WHAT YOU HAVE TO DO:
Please transcribe the listing that follows exactly; images are to be excluded.

_ _ _ _ _ _ _

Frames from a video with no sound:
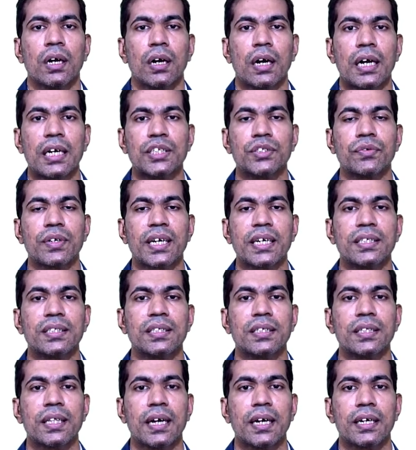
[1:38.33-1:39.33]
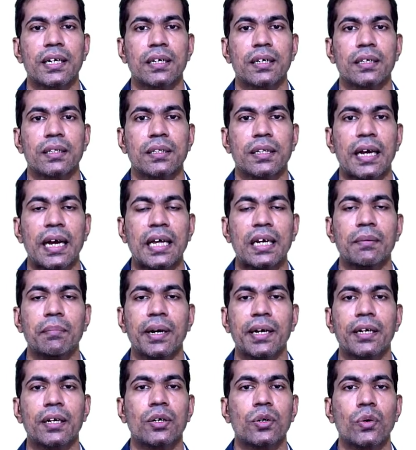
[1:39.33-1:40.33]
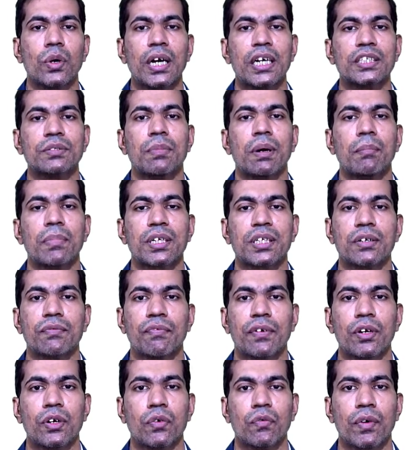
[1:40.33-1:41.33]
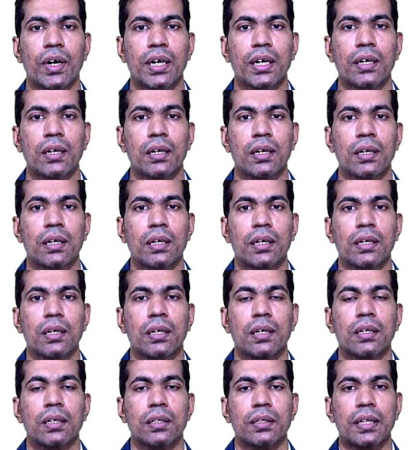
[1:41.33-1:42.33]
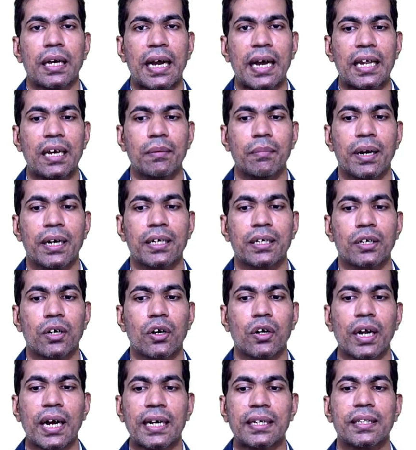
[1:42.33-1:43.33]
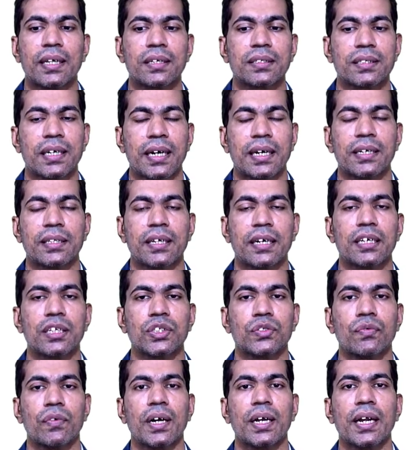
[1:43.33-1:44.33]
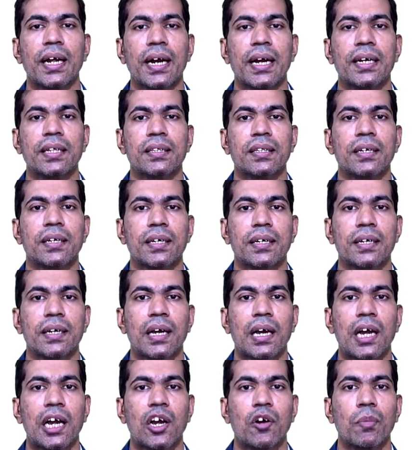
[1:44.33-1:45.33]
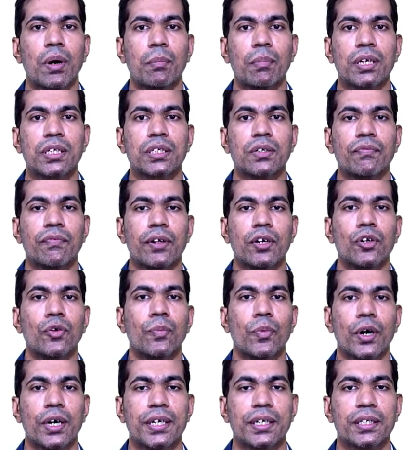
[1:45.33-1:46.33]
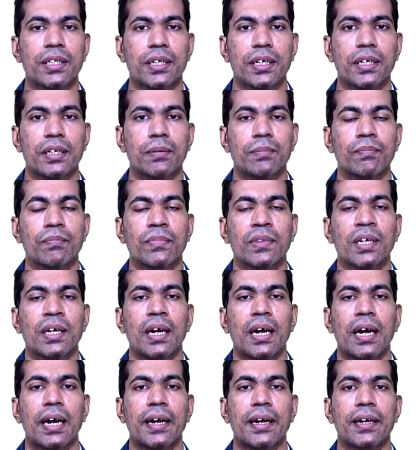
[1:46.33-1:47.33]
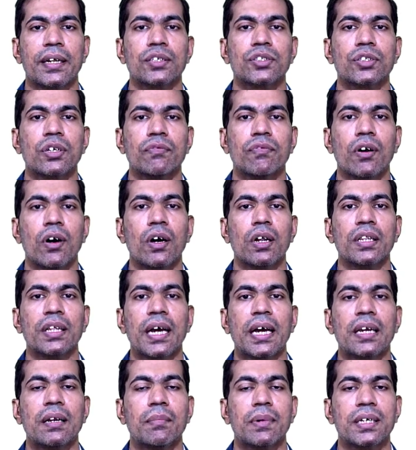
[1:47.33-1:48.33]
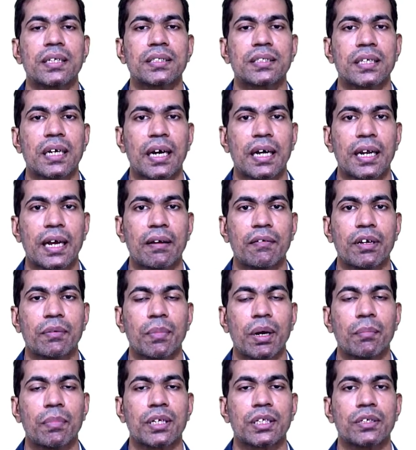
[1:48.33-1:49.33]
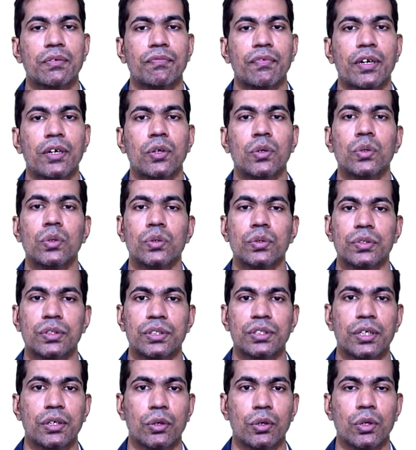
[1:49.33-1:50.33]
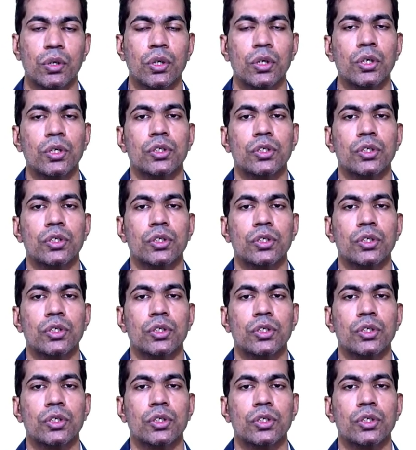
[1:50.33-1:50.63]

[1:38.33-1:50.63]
As we can see that the element 2 has membership value 1. The element on either side, that is 1 and 3, have membership value 0.3, and rest of all the elements are having membership value 0.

_ _ _ _ _ _ _

SOLUTION TO THIS TASK:
Frames from a video with no sound:
[1:38.33-1:39.33]
[1:39.33-1:40.33]
[1:40.33-1:41.33]
[1:41.33-1:42.33]
[1:42.33-1:43.33]
[1:43.33-1:44.33]
[1:44.33-1:45.33]
[1:45.33-1:46.33]
[1:46.33-1:47.33]
[1:47.33-1:48.33]
[1:48.33-1:49.33]
[1:49.33-1:50.33]
[1:50.33-1:50.63]

[1:38.33-1:50.63]
As we can see that the element 2 has membership value 1. The element on either side, that is 1 and 3, have membership value 0.3, and rest of all the elements are having membership value 0.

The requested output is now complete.